Storia delle ultime ore. Con i farmacisti, sempre molto attenti, che hanno iniziato a porsi il problema se le dotazioni in loro possesso siano tutte a norma di legge oppure no. Anche perché, come detto, si trovano poi a dover fare i conti con una richiesta di presidi costante cui non è facile fare fronte se lotti e confezioni vengono ritirate.
I PROBLEMI
Un esempio su tutti: ieri mattina in una farmacia perugina il personale stava facendo minuziose verifiche sulle mascherine in dotazione, per stabilire se la documentazione fosse totalmente in regola. Controlli e approfondimenti ulteriori frutto, evidentemente, delle notizie che si sono susseguite in queste settimane di mascherine messe in vendita e altre pronte alla commercializzazione finite nel mirino delle forze dell’ordine per via di alcune difformità.
Il caso recente delle 76mila mascherine sequestrate nelle ultime ore dalla guardia di finanza, al termine di un lavoro di interazione tra il comando di Perugia e quello di Isernia, in un centro di stoccaggio a Gubbio e nella sede di una società a Perugia può dirsi emblematico delle criticità registrate intorno a un bene che, settimana dopo settimana da inizio marzo, è diventato sempre più prezioso e di prima necessità e che, di conseguenza, muove interessi di milioni di euro: secondo quanto si apprende, a una parte delle mascherine sequestrate mancava la necessaria marcatura “CE” mentre l’altra parte era sprovvista delle certificazioni dell’Istituto Superiore di Sanità o dell’Inail.

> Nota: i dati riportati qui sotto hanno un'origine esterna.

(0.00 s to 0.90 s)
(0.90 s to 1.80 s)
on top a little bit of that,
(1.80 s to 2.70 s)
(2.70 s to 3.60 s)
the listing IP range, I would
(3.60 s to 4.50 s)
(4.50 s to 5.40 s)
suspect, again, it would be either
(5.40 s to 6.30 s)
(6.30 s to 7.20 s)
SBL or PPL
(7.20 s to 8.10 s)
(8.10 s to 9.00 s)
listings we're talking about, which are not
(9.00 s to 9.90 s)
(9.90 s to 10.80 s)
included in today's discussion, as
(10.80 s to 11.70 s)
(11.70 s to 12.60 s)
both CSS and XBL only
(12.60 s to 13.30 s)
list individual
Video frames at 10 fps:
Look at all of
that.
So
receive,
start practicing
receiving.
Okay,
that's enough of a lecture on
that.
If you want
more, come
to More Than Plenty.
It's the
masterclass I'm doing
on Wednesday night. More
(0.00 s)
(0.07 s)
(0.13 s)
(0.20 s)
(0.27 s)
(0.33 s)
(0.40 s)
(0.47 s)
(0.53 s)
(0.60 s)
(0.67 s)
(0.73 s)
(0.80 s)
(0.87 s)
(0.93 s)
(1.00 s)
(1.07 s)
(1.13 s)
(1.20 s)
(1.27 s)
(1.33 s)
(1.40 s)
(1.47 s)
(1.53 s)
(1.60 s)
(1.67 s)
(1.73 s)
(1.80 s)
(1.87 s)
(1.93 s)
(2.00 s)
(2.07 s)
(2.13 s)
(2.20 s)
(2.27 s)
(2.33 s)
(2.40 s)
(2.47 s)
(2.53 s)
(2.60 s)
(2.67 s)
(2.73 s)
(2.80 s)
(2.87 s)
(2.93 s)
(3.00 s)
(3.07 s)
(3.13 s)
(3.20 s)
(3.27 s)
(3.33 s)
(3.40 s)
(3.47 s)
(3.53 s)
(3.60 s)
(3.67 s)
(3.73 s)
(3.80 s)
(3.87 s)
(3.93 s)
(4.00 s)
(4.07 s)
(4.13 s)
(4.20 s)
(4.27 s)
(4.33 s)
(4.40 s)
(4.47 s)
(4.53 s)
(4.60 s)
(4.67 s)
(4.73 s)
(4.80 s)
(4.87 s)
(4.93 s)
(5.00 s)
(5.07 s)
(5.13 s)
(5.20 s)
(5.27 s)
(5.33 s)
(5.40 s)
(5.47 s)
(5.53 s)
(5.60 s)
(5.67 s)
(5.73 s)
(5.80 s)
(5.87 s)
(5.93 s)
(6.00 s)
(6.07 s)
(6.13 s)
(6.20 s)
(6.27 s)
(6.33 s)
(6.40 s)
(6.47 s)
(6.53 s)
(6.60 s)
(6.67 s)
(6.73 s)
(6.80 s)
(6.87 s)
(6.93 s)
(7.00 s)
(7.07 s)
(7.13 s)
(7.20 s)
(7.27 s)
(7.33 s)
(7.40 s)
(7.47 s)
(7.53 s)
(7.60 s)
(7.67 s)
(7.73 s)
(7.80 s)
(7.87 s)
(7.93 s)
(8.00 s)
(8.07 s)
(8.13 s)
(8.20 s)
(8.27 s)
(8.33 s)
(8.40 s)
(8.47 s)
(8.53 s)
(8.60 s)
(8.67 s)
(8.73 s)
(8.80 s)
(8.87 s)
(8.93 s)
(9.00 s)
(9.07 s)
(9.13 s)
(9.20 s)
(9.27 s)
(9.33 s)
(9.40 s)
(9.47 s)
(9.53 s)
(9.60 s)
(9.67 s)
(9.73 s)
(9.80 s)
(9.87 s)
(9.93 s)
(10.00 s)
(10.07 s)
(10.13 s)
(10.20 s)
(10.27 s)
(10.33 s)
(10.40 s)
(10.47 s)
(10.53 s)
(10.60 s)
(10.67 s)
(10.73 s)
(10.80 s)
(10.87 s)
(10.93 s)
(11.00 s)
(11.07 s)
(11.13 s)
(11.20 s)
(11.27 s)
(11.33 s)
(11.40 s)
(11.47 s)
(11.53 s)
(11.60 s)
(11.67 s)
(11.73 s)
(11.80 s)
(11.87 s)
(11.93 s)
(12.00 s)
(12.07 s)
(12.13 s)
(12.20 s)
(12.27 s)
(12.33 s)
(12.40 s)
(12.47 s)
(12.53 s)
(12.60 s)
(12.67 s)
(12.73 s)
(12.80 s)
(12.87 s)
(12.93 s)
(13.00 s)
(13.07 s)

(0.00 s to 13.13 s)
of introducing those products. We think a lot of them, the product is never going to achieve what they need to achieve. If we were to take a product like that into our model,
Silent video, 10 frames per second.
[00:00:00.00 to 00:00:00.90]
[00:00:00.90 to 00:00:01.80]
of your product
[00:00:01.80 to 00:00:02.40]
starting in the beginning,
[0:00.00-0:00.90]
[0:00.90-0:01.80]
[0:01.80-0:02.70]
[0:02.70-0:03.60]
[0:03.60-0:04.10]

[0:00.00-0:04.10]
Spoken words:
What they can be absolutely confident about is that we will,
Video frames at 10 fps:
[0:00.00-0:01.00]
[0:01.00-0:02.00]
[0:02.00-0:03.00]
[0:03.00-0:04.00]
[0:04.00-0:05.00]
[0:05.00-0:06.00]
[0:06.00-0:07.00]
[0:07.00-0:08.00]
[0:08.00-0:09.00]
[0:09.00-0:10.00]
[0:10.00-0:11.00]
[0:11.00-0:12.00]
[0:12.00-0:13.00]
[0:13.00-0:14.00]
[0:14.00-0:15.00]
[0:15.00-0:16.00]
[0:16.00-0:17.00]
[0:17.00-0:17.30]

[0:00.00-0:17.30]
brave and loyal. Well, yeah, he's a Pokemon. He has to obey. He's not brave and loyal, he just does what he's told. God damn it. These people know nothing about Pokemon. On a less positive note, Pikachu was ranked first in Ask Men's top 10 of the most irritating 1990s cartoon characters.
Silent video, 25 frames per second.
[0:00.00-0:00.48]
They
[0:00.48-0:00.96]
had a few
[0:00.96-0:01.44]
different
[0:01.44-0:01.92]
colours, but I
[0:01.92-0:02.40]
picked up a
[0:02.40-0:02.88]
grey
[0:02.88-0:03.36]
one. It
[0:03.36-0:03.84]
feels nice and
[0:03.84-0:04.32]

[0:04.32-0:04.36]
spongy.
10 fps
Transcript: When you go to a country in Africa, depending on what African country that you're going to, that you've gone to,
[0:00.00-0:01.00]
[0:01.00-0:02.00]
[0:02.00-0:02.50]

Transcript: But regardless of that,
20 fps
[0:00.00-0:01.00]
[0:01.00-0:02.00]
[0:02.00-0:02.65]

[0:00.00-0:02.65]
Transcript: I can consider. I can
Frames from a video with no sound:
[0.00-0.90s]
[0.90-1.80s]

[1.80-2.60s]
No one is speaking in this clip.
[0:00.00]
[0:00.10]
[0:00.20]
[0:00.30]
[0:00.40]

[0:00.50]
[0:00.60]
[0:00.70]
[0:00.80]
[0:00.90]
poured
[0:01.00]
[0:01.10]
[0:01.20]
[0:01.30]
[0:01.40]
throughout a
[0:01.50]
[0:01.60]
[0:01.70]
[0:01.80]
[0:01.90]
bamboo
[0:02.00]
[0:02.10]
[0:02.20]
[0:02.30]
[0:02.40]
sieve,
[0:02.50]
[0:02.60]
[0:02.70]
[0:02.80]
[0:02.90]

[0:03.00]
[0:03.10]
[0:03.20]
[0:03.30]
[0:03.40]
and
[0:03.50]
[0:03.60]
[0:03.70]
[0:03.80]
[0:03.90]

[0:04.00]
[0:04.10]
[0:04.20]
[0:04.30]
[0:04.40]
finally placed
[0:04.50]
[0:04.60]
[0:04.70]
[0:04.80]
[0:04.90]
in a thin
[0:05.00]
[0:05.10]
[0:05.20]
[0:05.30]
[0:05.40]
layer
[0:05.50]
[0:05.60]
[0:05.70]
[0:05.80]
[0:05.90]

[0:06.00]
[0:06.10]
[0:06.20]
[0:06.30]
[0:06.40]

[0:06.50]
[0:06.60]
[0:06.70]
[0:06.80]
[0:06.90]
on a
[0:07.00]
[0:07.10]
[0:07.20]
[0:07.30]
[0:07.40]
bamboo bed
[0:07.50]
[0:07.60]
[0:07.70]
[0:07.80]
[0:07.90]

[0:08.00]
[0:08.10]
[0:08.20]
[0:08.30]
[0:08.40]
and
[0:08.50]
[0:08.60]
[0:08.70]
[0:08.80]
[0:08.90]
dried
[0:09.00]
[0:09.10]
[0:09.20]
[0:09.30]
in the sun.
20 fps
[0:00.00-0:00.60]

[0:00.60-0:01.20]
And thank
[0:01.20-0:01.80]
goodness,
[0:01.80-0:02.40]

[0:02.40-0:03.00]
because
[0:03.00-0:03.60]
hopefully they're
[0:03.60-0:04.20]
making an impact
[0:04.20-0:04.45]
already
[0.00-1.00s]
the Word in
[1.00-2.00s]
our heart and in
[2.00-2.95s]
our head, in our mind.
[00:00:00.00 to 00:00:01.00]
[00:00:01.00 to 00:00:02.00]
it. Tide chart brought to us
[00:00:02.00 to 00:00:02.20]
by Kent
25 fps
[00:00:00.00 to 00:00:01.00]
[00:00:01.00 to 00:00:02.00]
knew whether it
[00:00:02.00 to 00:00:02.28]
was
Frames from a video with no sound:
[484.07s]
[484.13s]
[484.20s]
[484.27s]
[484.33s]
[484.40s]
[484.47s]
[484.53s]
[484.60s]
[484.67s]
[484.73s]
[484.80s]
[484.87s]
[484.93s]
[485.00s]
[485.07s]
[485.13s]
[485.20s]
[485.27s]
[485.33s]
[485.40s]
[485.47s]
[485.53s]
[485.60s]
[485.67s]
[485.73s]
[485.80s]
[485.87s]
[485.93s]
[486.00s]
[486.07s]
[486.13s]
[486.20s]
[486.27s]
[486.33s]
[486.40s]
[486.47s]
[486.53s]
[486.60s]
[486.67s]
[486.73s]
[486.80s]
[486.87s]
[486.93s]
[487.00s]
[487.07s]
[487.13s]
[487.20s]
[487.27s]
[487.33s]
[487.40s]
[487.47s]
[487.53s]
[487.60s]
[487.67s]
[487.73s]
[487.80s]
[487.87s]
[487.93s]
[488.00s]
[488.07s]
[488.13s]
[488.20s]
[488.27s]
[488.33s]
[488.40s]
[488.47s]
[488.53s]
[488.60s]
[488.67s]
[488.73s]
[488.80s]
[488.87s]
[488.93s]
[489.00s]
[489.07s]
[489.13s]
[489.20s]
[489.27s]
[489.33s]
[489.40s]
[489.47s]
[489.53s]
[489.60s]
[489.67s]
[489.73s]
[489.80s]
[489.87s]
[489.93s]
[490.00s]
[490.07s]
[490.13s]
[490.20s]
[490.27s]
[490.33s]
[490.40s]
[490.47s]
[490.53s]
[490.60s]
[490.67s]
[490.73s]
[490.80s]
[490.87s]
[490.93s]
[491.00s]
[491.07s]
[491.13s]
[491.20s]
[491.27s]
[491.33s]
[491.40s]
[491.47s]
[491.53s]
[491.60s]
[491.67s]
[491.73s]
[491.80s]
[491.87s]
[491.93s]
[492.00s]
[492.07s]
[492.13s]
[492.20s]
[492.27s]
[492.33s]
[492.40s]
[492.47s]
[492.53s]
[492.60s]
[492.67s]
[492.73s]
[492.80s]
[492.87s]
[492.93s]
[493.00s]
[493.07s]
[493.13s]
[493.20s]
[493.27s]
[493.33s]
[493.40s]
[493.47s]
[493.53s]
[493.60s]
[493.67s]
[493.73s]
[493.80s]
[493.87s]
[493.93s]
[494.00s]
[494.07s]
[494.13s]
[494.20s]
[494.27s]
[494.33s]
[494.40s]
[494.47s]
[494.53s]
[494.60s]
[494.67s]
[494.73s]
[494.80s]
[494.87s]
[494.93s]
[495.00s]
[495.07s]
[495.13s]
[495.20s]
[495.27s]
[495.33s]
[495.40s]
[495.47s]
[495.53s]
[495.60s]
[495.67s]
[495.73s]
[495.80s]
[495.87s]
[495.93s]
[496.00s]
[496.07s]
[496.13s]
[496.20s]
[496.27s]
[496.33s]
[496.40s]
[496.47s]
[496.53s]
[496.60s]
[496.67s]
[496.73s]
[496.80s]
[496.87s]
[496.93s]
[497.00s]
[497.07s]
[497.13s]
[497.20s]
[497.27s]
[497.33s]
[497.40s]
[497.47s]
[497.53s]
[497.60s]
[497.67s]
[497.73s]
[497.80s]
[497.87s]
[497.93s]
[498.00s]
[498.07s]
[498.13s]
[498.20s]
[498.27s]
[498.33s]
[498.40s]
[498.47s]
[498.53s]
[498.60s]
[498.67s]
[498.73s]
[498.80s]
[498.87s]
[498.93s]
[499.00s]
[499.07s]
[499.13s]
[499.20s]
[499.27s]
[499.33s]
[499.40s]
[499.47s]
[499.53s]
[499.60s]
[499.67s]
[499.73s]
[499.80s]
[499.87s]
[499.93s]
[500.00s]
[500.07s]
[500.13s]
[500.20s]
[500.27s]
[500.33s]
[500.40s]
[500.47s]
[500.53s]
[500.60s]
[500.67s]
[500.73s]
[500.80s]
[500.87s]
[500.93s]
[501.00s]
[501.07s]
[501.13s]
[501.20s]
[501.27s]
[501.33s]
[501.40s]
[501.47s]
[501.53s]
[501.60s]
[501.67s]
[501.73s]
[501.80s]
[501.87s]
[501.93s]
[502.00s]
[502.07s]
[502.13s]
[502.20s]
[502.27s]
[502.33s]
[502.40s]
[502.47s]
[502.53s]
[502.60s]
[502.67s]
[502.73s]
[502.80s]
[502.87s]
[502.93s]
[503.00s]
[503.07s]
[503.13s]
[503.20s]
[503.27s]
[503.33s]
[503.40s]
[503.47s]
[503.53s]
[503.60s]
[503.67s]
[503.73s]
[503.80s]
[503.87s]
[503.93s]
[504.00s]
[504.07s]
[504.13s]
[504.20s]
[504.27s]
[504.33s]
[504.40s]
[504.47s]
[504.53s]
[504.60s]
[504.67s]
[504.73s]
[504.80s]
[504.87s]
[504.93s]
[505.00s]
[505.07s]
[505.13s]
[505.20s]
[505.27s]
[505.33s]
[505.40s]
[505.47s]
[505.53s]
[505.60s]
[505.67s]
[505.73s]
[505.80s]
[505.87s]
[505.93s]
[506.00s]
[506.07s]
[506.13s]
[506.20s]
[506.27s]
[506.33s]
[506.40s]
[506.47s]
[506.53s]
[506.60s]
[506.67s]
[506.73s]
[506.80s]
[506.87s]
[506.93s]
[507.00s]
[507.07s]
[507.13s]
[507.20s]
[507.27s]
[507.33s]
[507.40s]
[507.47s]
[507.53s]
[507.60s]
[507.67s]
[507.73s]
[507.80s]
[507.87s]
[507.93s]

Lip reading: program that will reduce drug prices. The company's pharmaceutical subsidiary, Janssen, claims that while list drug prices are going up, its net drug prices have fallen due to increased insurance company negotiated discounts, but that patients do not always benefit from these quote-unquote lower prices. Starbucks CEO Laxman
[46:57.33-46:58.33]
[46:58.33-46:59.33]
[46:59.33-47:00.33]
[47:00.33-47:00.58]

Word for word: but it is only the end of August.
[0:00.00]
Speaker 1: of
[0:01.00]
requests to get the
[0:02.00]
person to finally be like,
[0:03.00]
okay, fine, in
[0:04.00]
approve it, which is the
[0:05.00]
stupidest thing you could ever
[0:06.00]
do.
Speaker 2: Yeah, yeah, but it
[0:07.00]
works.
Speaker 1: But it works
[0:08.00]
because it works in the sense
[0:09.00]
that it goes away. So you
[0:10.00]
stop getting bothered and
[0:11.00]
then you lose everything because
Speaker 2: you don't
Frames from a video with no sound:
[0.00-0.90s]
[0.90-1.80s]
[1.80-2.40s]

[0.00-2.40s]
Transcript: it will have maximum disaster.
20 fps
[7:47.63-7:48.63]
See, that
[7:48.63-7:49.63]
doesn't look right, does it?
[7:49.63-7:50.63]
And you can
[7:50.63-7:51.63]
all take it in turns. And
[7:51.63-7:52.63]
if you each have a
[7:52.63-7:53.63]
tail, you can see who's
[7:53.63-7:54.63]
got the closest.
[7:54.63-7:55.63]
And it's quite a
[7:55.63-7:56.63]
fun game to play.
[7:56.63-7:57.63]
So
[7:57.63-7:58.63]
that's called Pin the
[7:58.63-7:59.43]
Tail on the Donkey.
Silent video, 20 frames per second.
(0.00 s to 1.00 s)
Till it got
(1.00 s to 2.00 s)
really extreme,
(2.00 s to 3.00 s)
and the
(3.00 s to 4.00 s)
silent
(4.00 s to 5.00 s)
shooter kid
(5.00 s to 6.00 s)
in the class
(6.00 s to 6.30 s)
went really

In particolare su quest’ultimo versante, secondo gli investigatori le mascherine erano state commercializzate in attesa che gli Enti dessero autorizzazione definitiva.
Grossisti con pochi scrupoli, insomma, pronti a massimizzare gli introiti: a farne le spese, come detto, sono per lo più i destinatari finali, che si vedono costretti comunque a fronteggiare un’emergenza nell’emergenza.